After that, we did a craft to teach the importance of flossing, which I had found at http://www.teaching-tiny-tots.com/floss-those-teeth-kids-oral-hygiene-craft.html, using none other than gum squares, like this Trident gum in foil packaging.
In addition to the gum, we also used 2 pieces of cardboard, both cut in the shape of a jaw (cut an oval in half), 2 pieces of pink craft foam, cut to fit on the cardboard, but just slightly smaller, 2 pom pom balls, 2 googly eyes, tacky glue, and a glue gun.

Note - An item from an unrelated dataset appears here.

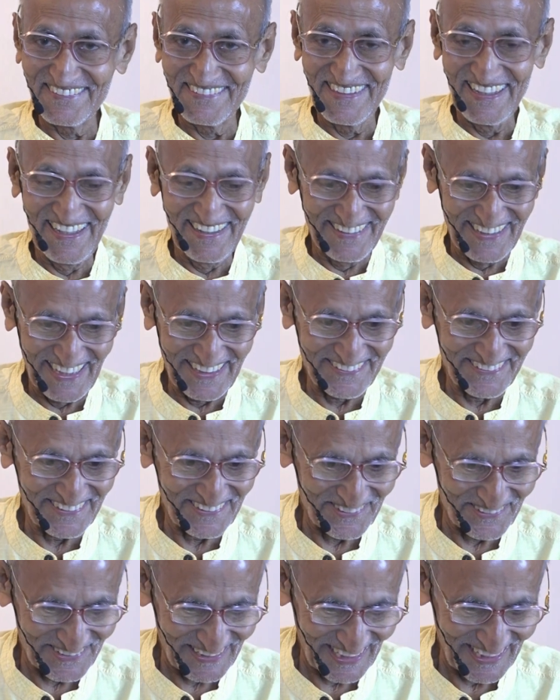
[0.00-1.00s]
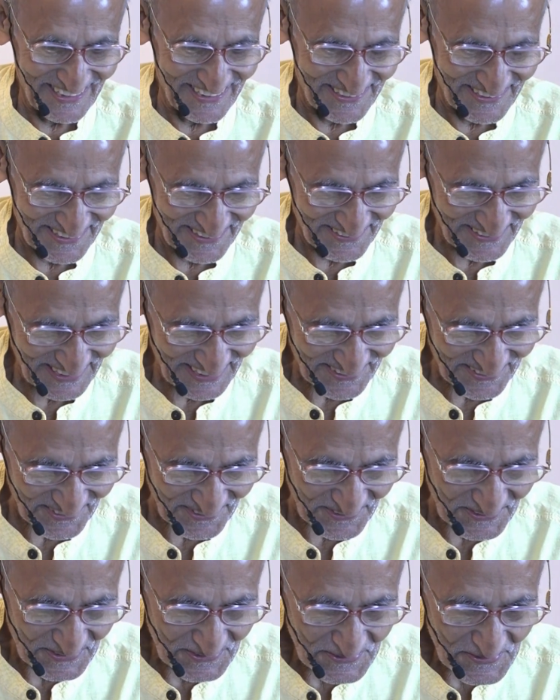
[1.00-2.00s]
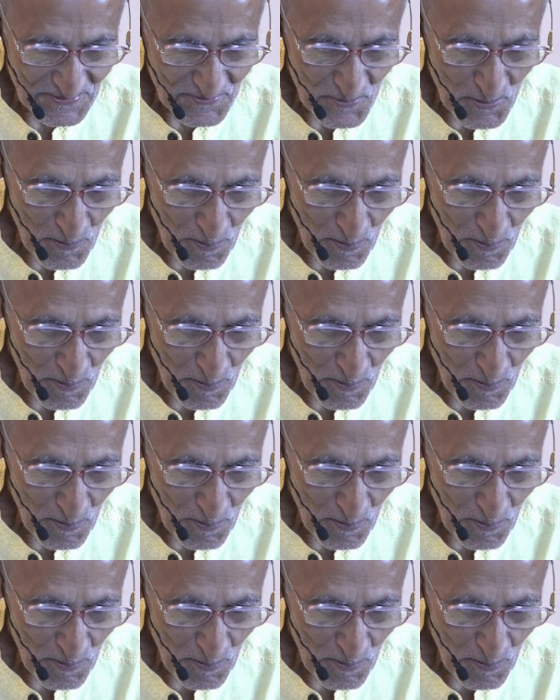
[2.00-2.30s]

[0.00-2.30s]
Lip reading: So that's the totality. Okay, sir.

After attaching both pieces of foam to your pieces of cardboard with your tacky glue, attach the googly eyes to your pom pom balls, then attach those to the top of one of your 'jaws' (the side of the cardboard without the foam). This will be the top of your 'Mouth Man.'
Using a spare strip of cardboard, fold into a 1-inch square, to separate your jaws at the back of your 'Mouth Man's' throat, like below. Glue into place and let all your work dry before moving on to the teeth.
Finally, you will need to remove your gum from its package, keeping two pieces whole for the front teeth, and cutting the remaining pieces in half using sharp scissors. (I used one entire pack of gum for this project.) Using your glue gun, adhere the gum pieces into place, along the edge of both 'jaws' where the pink foam stops.
Here is our 'Mouth Man,' complete, and ready to floss!
And Mags LOVED flossing him!
Great work, Mags!
Finally, I gifted her with this little 'Tooth Exchange Pouch' to put in her sock drawer, to use for when her own teeth start loosening. (I actually found it at a scrapbooking store a few years ago, of all places!)